Apparemment, le Tessinois Daniele Finzi Pasca, metteur en scène du spectacle le sait. Le Tessinois a en effet intégré des handicapés parmi les 5 500 acteurs-figurants officiant dans sa création. Abordé avec culot en plein préparatifs d’avant spectacle par Marie Lorwich, le quinquagénaire lui prend les mains chaleureusement et échange avec plaisir avec elle, là où on s’attendait au mieux à une sorte d’agacement contenu vu les circonstances.

«Ça ne me surprend pas de voir des malvoyants ici. La perception des choses va bien au-delà de la vue. Certains chamans, capables de ressentir des choses se passant à des kilomètres d’eux, le montrent», lâche ensuite mystérieusement l’artiste avant de replonger dans ses préparatifs.

La vue baisse mais la lucidité augmente…

Ici, les handicapés de la vue sont bichonnés. Ils sont assis à quelques mètres de la scène. L’air déplacé par les comédiens leur rafraîchit le visage en ce jour de canicule. Le bruit de leurs pas se prolonge en vibrations jusqu’à eux. Leurs parfums viennent éveiller leurs narines. «Et puis il y a leur joie communicative, qui même dans la pénombre ou le noir total, se ressent», confie Sabrina Faretra, qui ne voit plus que des ombres mais qui reste lumineuse malgré ou même grâce à cela.
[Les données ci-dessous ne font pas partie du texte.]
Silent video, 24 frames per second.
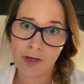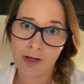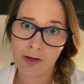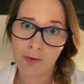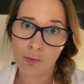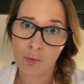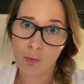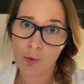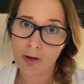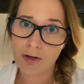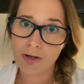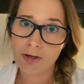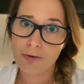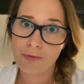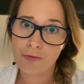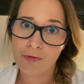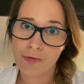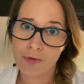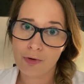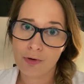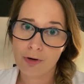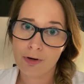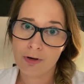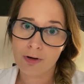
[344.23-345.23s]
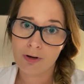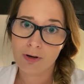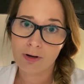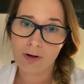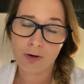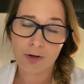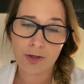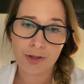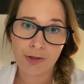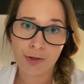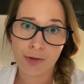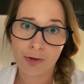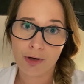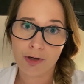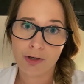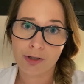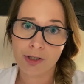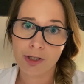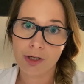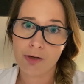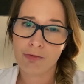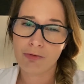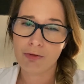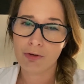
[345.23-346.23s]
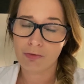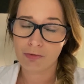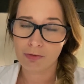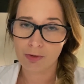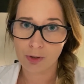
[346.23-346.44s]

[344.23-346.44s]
a wonderful alternative if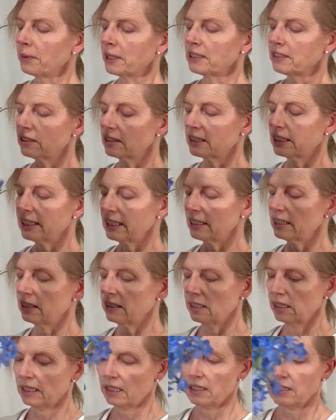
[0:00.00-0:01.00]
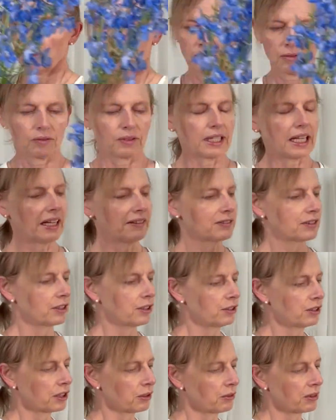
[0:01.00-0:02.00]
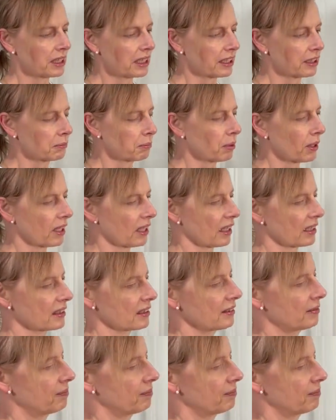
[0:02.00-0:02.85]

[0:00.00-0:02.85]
I should say, we have to use a really good product.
La mère de famille de 43 ans a fini par accepter son handicap et comme beaucoup d’autres ayant parcouru avant elle ce douloureux chemin, elle y a gagné en sérénité, et paradoxalement, en lucidité. La Vaudoise se voit comme une battante. Aucun déplacement ne lui fait plus peur. Les bains de la Gruyère ou encore l’ONU à Genève ont déjà eu droit à ses visites.

Tout commence et finit autour d’un verre

«Aujourd’hui, je suis comblée. Je partage beaucoup avec d’autres personnes handicapées de la vue. Nos visions se complètent ou se recoupent. Il y a beaucoup de partage. Tous nos autres sens sont en éveil, ce qui nous permet de jouir nous aussi de cette fête des vignerons.»

Celui du goût sera mis à contribution lors du banquet d’après spectacle. La joie ambiante est amplifiée dans les décis de bon blanc et les partages qui en découlent. Pierre Calore jubile: «Sur un événement comme celui-là, on est happé par nos ressentis. Moi par exemple, le «Ranz des vaches» m’a donné des frissons. Alors on ne voit pas tout c’est bien clair, mais quel grand bol d’émotions!»